# What this task involves
Every record here must be copied exactly, except for the images it holds.

***

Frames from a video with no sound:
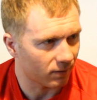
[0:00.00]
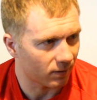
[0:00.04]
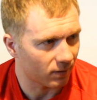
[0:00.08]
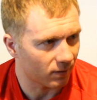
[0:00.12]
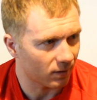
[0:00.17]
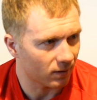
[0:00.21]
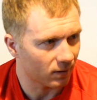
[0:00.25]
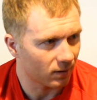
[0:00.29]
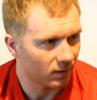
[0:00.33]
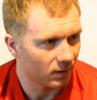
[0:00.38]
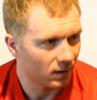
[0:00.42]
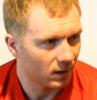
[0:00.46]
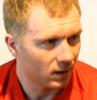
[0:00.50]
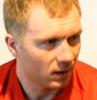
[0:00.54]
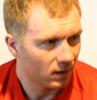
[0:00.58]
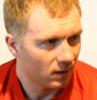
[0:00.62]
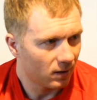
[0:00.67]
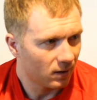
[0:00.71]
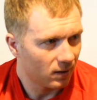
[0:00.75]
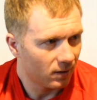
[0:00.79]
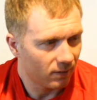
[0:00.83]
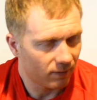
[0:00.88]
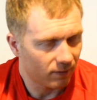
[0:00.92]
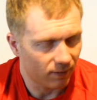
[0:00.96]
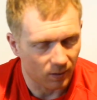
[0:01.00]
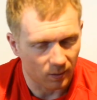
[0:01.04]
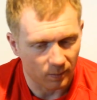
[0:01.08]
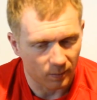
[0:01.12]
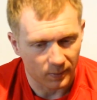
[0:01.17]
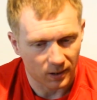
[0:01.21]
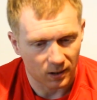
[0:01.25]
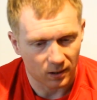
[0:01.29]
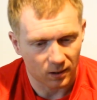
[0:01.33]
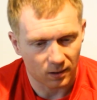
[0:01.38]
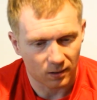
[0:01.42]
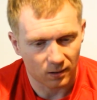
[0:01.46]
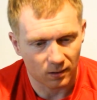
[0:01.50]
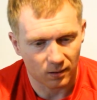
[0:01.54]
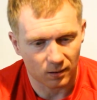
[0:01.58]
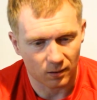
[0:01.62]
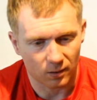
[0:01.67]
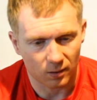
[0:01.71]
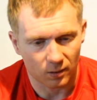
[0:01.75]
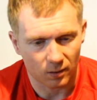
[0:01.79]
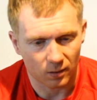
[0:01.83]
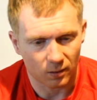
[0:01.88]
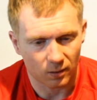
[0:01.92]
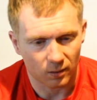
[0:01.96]
for a meal,
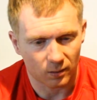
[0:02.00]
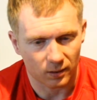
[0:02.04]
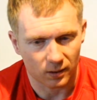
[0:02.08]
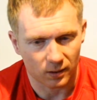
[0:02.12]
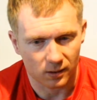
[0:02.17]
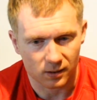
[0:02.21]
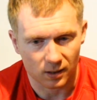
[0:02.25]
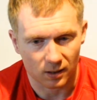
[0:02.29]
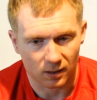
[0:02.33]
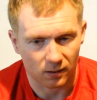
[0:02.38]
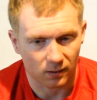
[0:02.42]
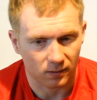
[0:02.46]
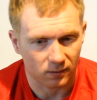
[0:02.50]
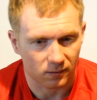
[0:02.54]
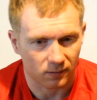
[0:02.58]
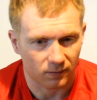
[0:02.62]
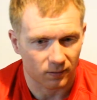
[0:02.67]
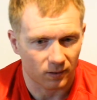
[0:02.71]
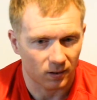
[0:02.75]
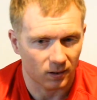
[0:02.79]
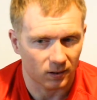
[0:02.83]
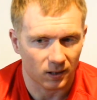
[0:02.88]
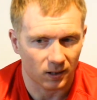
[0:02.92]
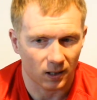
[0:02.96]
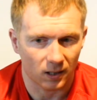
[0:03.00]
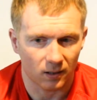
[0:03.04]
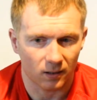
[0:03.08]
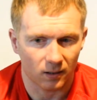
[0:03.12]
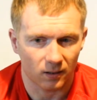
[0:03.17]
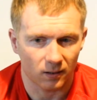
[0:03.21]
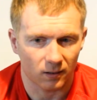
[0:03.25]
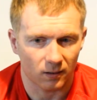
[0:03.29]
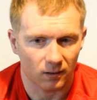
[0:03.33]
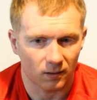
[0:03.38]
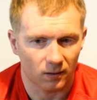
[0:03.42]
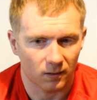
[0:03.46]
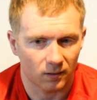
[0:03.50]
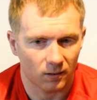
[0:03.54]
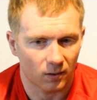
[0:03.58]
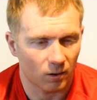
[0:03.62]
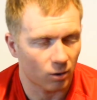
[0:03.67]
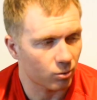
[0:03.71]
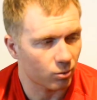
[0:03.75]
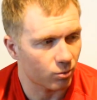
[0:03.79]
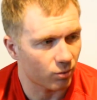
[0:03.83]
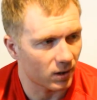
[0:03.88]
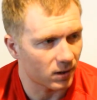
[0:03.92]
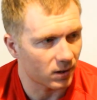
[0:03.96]
or he'd take us for a day at the
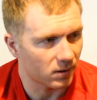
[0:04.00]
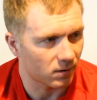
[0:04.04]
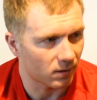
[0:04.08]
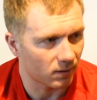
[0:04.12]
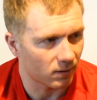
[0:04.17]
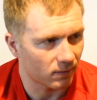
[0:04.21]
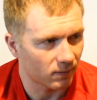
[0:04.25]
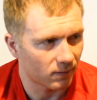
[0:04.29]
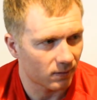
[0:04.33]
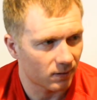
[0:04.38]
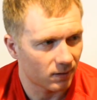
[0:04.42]
horse racing.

***

# Exercise output
Frames from a video with no sound:
[0:00.00]
[0:00.04]
[0:00.08]
[0:00.12]
[0:00.17]
[0:00.21]
[0:00.25]
[0:00.29]
[0:00.33]
[0:00.38]
[0:00.42]
[0:00.46]
[0:00.50]
[0:00.54]
[0:00.58]
[0:00.62]
[0:00.67]
[0:00.71]
[0:00.75]
[0:00.79]
[0:00.83]
[0:00.88]
[0:00.92]
[0:00.96]
[0:01.00]
[0:01.04]
[0:01.08]
[0:01.12]
[0:01.17]
[0:01.21]
[0:01.25]
[0:01.29]
[0:01.33]
[0:01.38]
[0:01.42]
[0:01.46]
[0:01.50]
[0:01.54]
[0:01.58]
[0:01.62]
[0:01.67]
[0:01.71]
[0:01.75]
[0:01.79]
[0:01.83]
[0:01.88]
[0:01.92]
[0:01.96]
for a meal,
[0:02.00]
[0:02.04]
[0:02.08]
[0:02.12]
[0:02.17]
[0:02.21]
[0:02.25]
[0:02.29]
[0:02.33]
[0:02.38]
[0:02.42]
[0:02.46]
[0:02.50]
[0:02.54]
[0:02.58]
[0:02.62]
[0:02.67]
[0:02.71]
[0:02.75]
[0:02.79]
[0:02.83]
[0:02.88]
[0:02.92]
[0:02.96]
[0:03.00]
[0:03.04]
[0:03.08]
[0:03.12]
[0:03.17]
[0:03.21]
[0:03.25]
[0:03.29]
[0:03.33]
[0:03.38]
[0:03.42]
[0:03.46]
[0:03.50]
[0:03.54]
[0:03.58]
[0:03.62]
[0:03.67]
[0:03.71]
[0:03.75]
[0:03.79]
[0:03.83]
[0:03.88]
[0:03.92]
[0:03.96]
or he'd take us for a day at the
[0:04.00]
[0:04.04]
[0:04.08]
[0:04.12]
[0:04.17]
[0:04.21]
[0:04.25]
[0:04.29]
[0:04.33]
[0:04.38]
[0:04.42]
horse racing.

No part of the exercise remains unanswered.